• Exercise description
Every record gets copied exactly, and no picture goes with it.

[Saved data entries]
^^^^

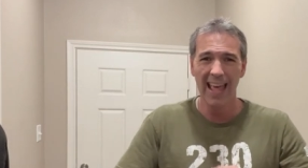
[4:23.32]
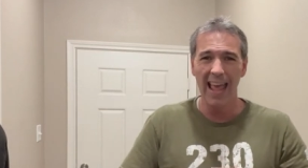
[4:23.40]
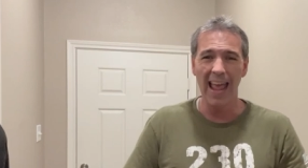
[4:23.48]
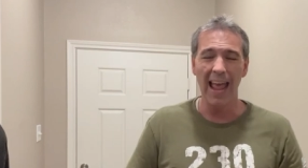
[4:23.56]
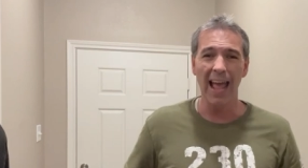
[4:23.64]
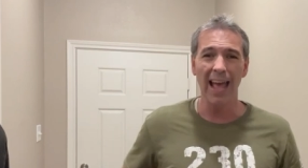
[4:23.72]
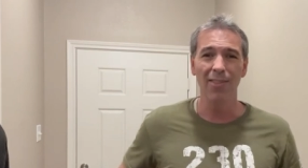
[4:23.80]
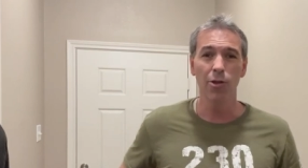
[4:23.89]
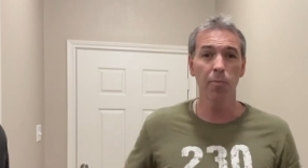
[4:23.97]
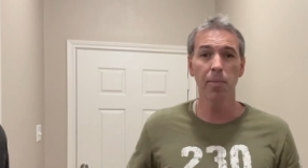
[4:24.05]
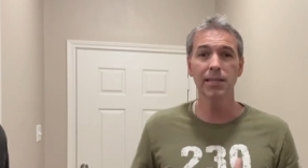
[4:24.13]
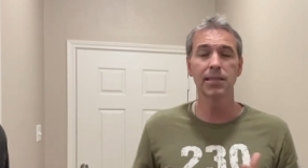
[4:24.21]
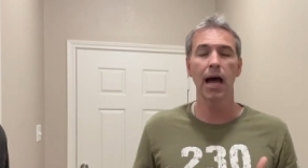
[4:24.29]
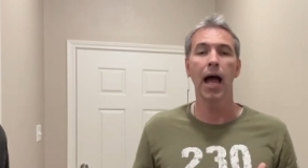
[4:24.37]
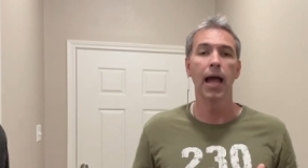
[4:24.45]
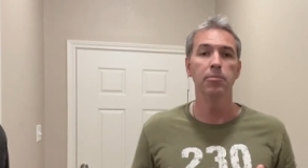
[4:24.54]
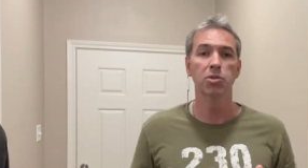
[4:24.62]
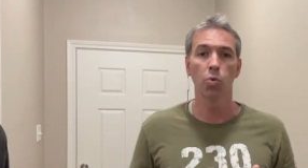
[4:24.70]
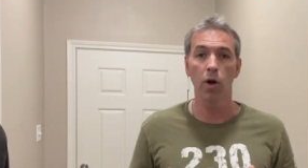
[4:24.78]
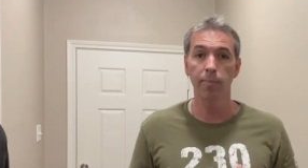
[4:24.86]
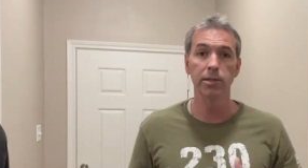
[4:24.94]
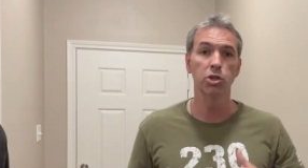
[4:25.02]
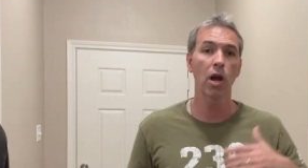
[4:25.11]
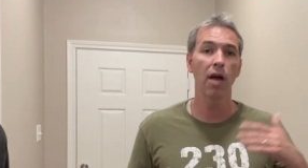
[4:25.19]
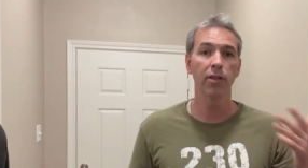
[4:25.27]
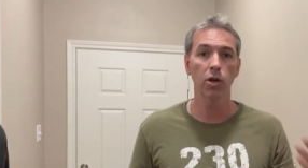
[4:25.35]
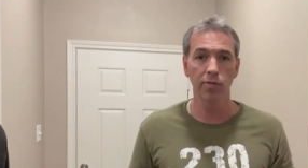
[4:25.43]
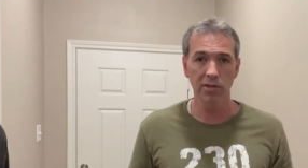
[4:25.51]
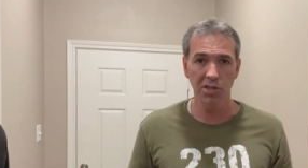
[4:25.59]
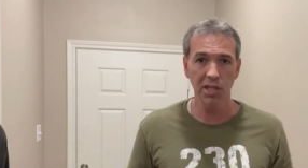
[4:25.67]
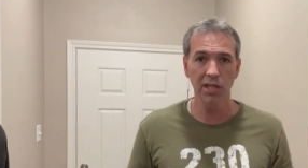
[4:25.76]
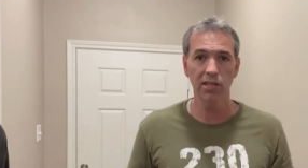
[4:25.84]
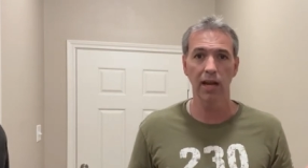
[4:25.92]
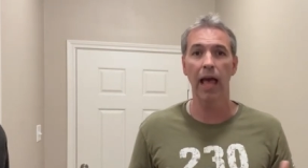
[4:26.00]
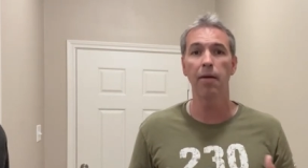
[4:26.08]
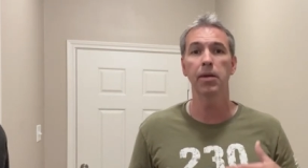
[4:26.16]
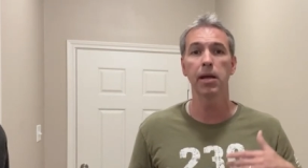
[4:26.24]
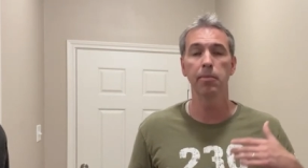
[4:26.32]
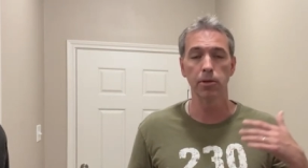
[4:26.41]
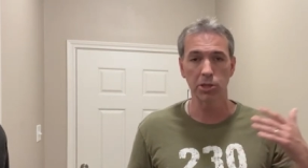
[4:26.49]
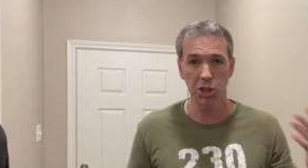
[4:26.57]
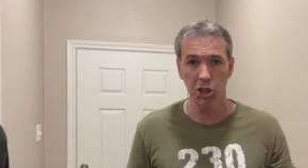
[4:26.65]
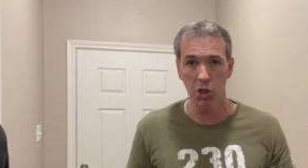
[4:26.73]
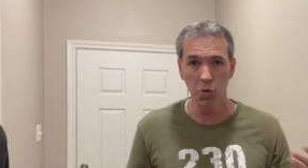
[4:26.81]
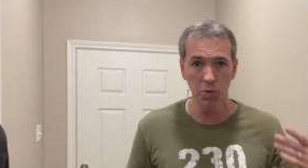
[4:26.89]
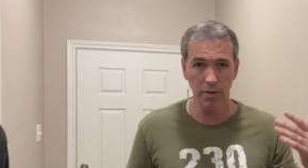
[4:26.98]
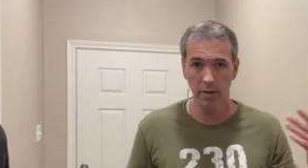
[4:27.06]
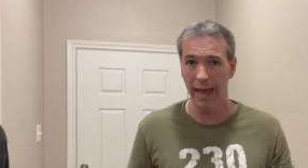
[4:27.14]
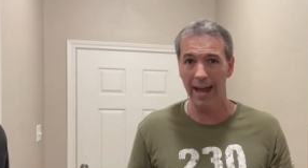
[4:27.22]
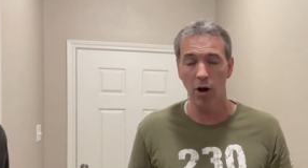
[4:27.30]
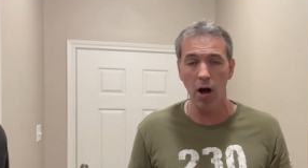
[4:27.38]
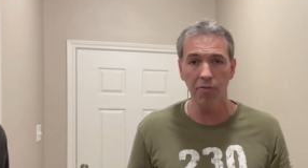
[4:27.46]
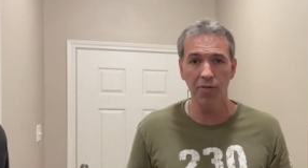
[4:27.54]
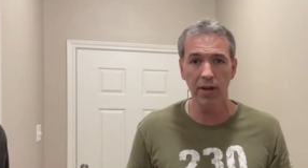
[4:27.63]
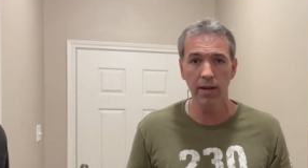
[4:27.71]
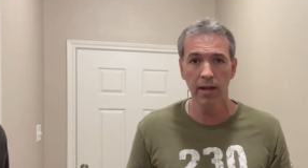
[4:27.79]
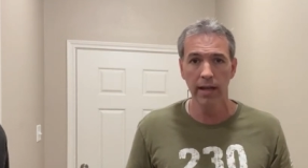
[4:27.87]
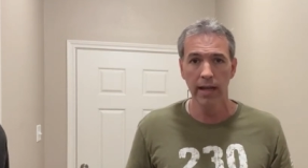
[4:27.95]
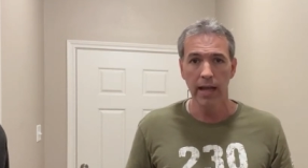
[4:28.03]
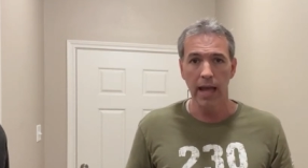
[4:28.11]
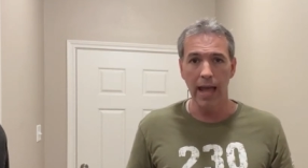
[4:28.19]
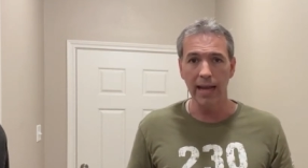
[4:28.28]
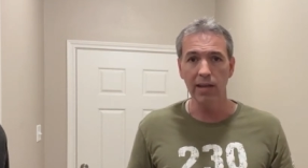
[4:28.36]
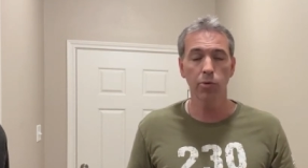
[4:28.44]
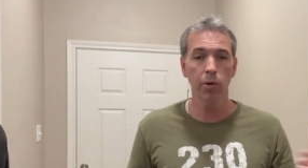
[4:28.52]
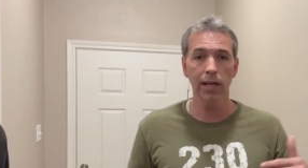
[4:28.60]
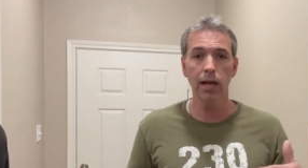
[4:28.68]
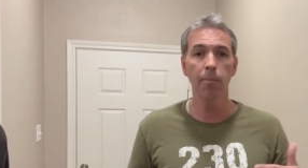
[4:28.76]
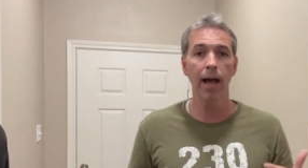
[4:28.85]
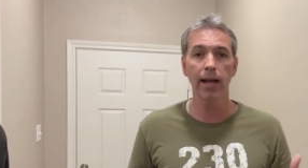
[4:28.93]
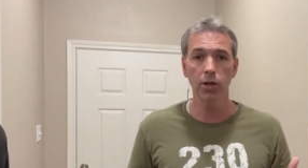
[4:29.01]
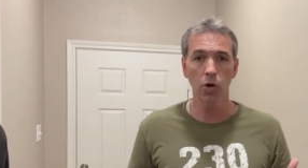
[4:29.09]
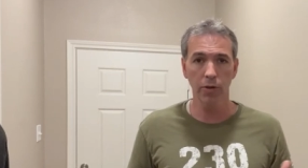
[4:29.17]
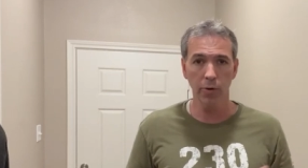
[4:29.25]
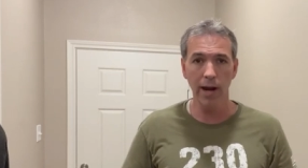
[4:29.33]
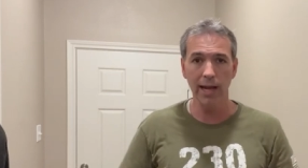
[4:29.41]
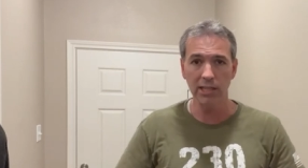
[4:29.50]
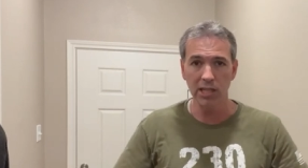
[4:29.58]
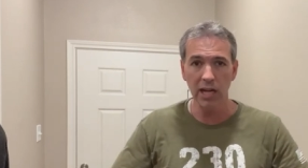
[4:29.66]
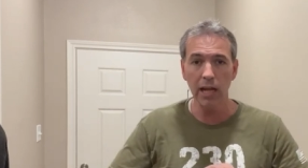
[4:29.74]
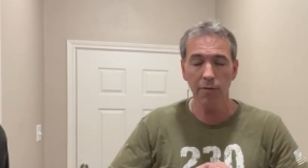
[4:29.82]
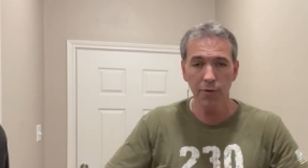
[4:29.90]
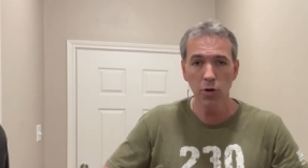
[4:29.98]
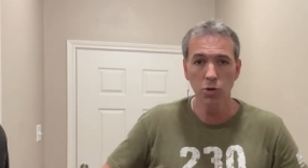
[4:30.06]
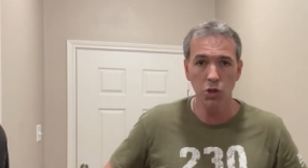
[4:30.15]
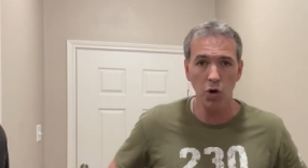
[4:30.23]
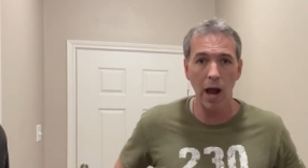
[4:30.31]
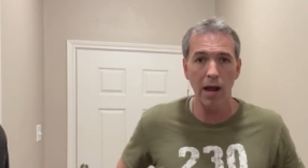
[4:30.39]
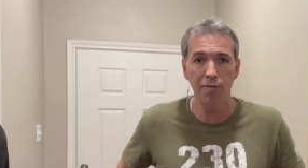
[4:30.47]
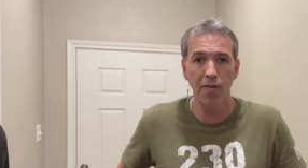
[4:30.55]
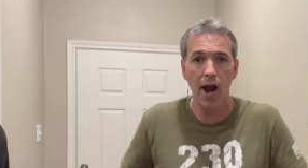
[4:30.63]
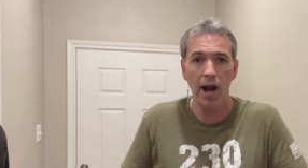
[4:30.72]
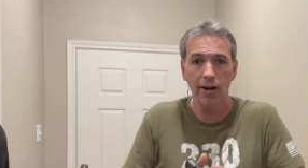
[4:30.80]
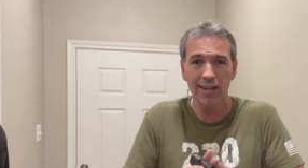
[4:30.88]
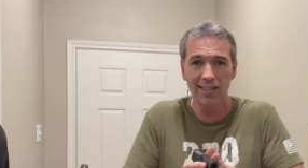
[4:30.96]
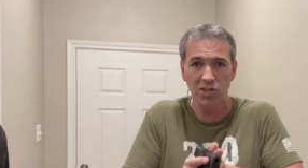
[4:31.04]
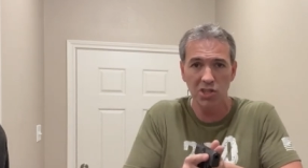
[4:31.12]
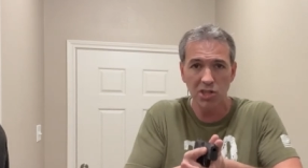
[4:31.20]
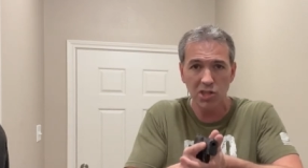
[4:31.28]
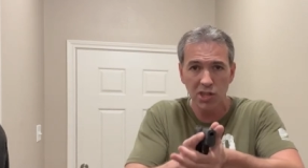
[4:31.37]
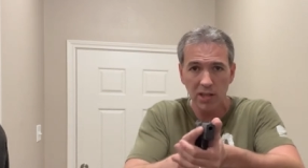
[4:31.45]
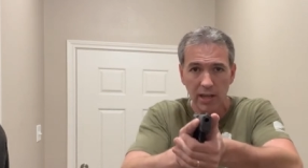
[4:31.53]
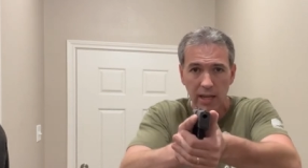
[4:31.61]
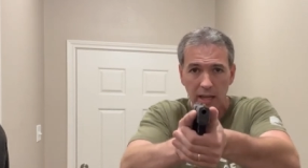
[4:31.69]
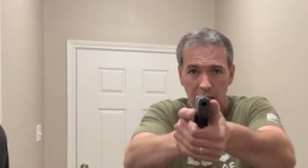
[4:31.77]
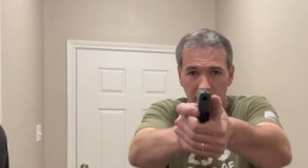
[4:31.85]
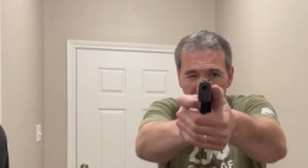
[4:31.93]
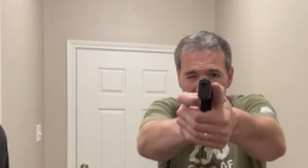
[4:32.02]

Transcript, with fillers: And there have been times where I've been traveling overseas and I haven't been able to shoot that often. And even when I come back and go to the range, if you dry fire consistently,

^^^^

• Solution to this task
[4:23.32]
[4:23.40]
[4:23.48]
[4:23.56]
[4:23.64]
[4:23.72]
[4:23.80]
[4:23.89]
[4:23.97]
[4:24.05]
[4:24.13]
[4:24.21]
[4:24.29]
[4:24.37]
[4:24.45]
[4:24.54]
[4:24.62]
[4:24.70]
[4:24.78]
[4:24.86]
[4:24.94]
[4:25.02]
[4:25.11]
[4:25.19]
[4:25.27]
[4:25.35]
[4:25.43]
[4:25.51]
[4:25.59]
[4:25.67]
[4:25.76]
[4:25.84]
[4:25.92]
[4:26.00]
[4:26.08]
[4:26.16]
[4:26.24]
[4:26.32]
[4:26.41]
[4:26.49]
[4:26.57]
[4:26.65]
[4:26.73]
[4:26.81]
[4:26.89]
[4:26.98]
[4:27.06]
[4:27.14]
[4:27.22]
[4:27.30]
[4:27.38]
[4:27.46]
[4:27.54]
[4:27.63]
[4:27.71]
[4:27.79]
[4:27.87]
[4:27.95]
[4:28.03]
[4:28.11]
[4:28.19]
[4:28.28]
[4:28.36]
[4:28.44]
[4:28.52]
[4:28.60]
[4:28.68]
[4:28.76]
[4:28.85]
[4:28.93]
[4:29.01]
[4:29.09]
[4:29.17]
[4:29.25]
[4:29.33]
[4:29.41]
[4:29.50]
[4:29.58]
[4:29.66]
[4:29.74]
[4:29.82]
[4:29.90]
[4:29.98]
[4:30.06]
[4:30.15]
[4:30.23]
[4:30.31]
[4:30.39]
[4:30.47]
[4:30.55]
[4:30.63]
[4:30.72]
[4:30.80]
[4:30.88]
[4:30.96]
[4:31.04]
[4:31.12]
[4:31.20]
[4:31.28]
[4:31.37]
[4:31.45]
[4:31.53]
[4:31.61]
[4:31.69]
[4:31.77]
[4:31.85]
[4:31.93]
[4:32.02]

Transcript, with fillers: And there have been times where I've been traveling overseas and I haven't been able to shoot that often. And even when I come back and go to the range, if you dry fire consistently,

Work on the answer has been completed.